When I, as the mirror, reflect upon the last P, the protective factors or strengths. It is fascinating to watch the client’s body language shift. You can feel their renewed resourcefulness and autonomy when they sit in the chair. So, a fair scattering of this beautiful focus on strengths can make a huge difference. That said, some clients have abuse histories or a strong mistrust. Reflections on their strengths, or even a compliment, may not sit well with them. It’s important to note this.
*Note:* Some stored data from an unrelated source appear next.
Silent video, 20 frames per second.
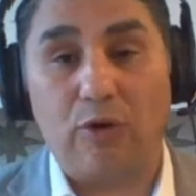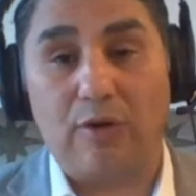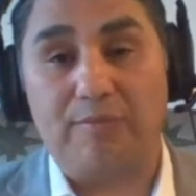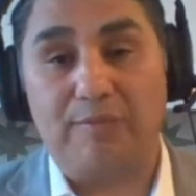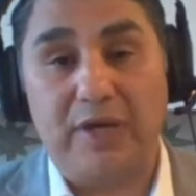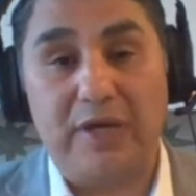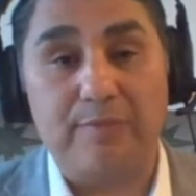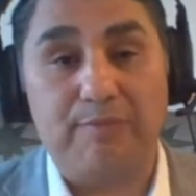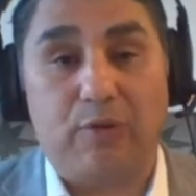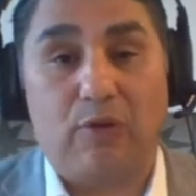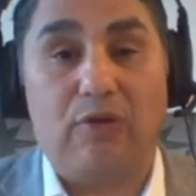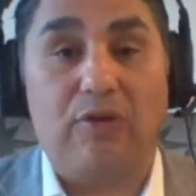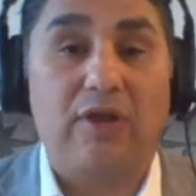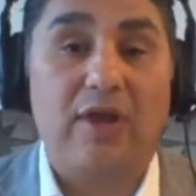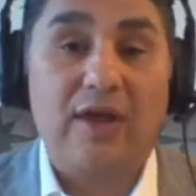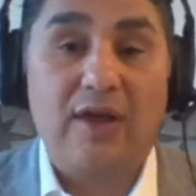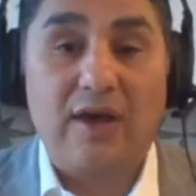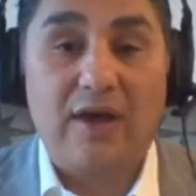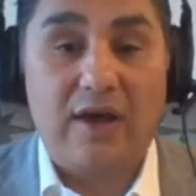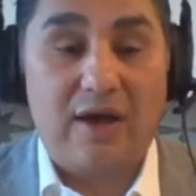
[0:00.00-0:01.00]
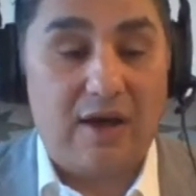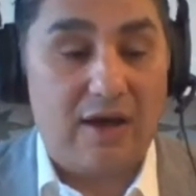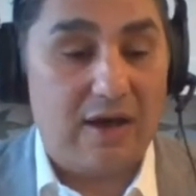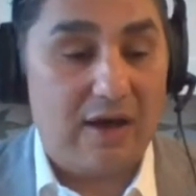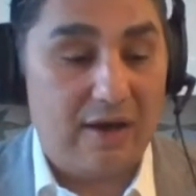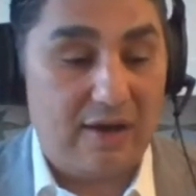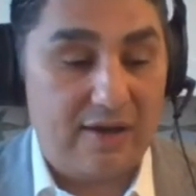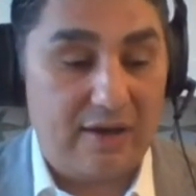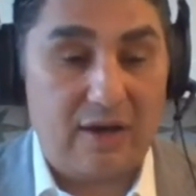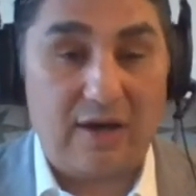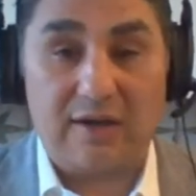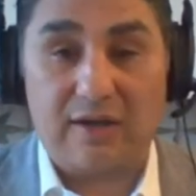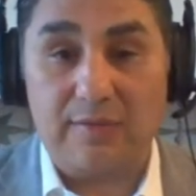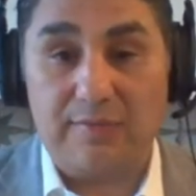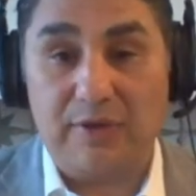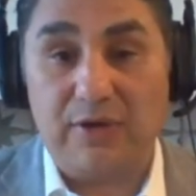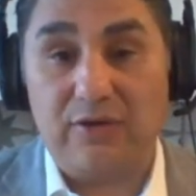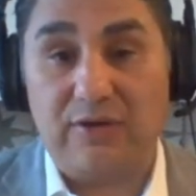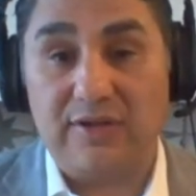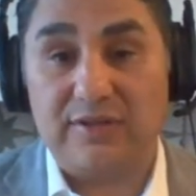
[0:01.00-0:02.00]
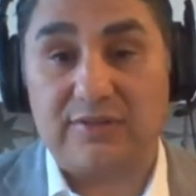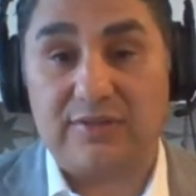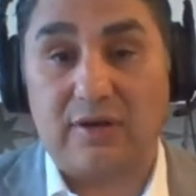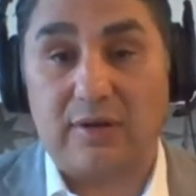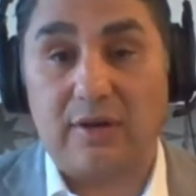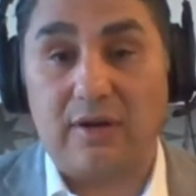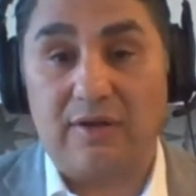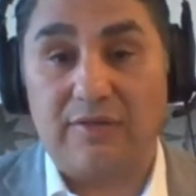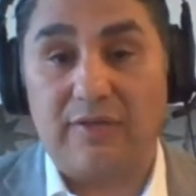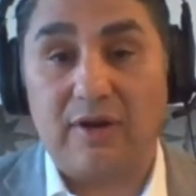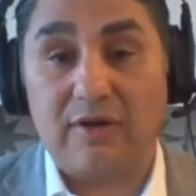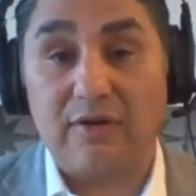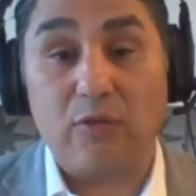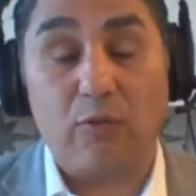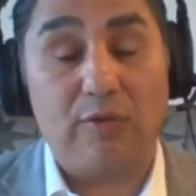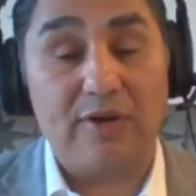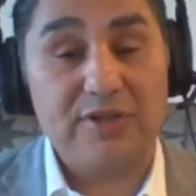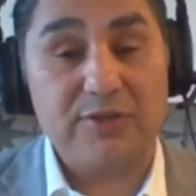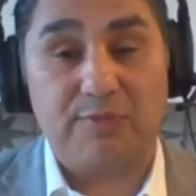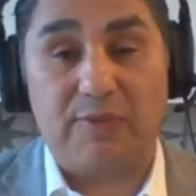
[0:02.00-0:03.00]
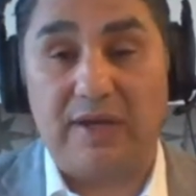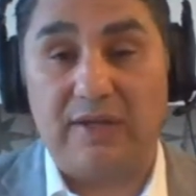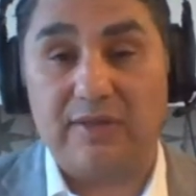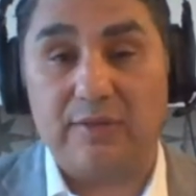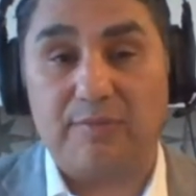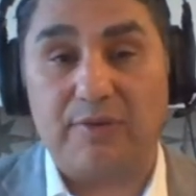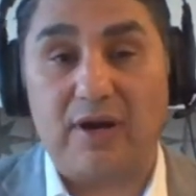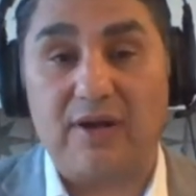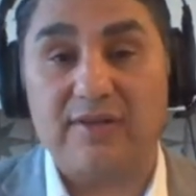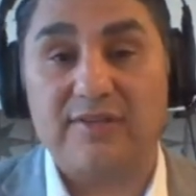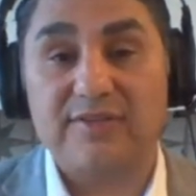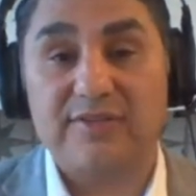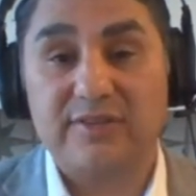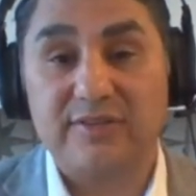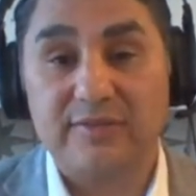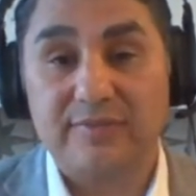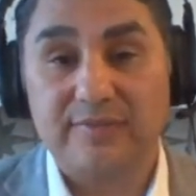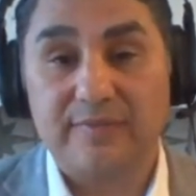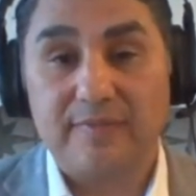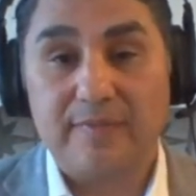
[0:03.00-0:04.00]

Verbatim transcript: more people uh, in our communities are they're the ones paying the price.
You can add to your formulation as part of your note-taking. I might have five boxes on a page, each on the five P’s, or scribble on a notepad — online or physical. Either way, I can start organizing all this intertwined content into themes or boxes. Anything more straightforward and organised makes it easier for you to reflect with your client. Your client is likely to digest a concise, organised list. So take the snarled complexity in their heads and hearts and play it in simple terms on a single page.
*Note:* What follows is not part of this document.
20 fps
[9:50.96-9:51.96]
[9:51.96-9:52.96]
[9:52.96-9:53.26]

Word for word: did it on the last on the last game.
Reflecting several layers — not one. The mirror reflects not just the ideas discussed. It also shows the emotional side. It reveals unmet needs and feelings. It shows how certain words are emphasised. The observer notes the client’s body language and expressions on a topic. It even catches changes, like neck blotches, that suggest discomfort or happiness. It also picks up the client’s breath. If they start breathing high in their chest, it may suggest anxiety. Conversely, they might be breathing into their belly. Their breathing might slow. You can reflect that in any narrative you are discussing. So, the mirror reflects on different layers: the body, the breath, the emotions and the mind. These layers are deliciously intertangled. They give you endless ways to reflect on the client and your impressions at any time.
No ego or “sense of you” infects the client’s narrative. As a humble mirror, you are more complex to challenge as a coach or psychologist. You are just reflecting. Mirrors don’t interject their values, and they don’t judge, for better or worse. Yes, sometimes the client might look in the mirror. It might remind them of a mirror suffering under too-bright lights in a nightclub at 2 a.m. Their lights would, in a distinctly unwelcome way, reveal nooks and crannies in tired faces. It’s not a flattering look. It’s like most driver’s licence photos. It’s less than impressive — yet it’s real. This genuine essence of the client sparks intricate and helpful collaborations. The partnership is to reflect both the good and the bad. But labelling what is good and what is bad is too simple. But by discussing the reflection of body, mind, emotions and relationships. You are definitely in good stead. To help the client see things from a wider aperture.
Interventions and conceptual models for coaching and treatment are essential. Yet an excellent collaborative relationship with your client precedes everything. You can have the best treatment or approach possible. Yet what if your client does not trust you and feels safe or heard? Be the mirror. Capture your client’s journey, see strengths, and reflect on many facets of the client.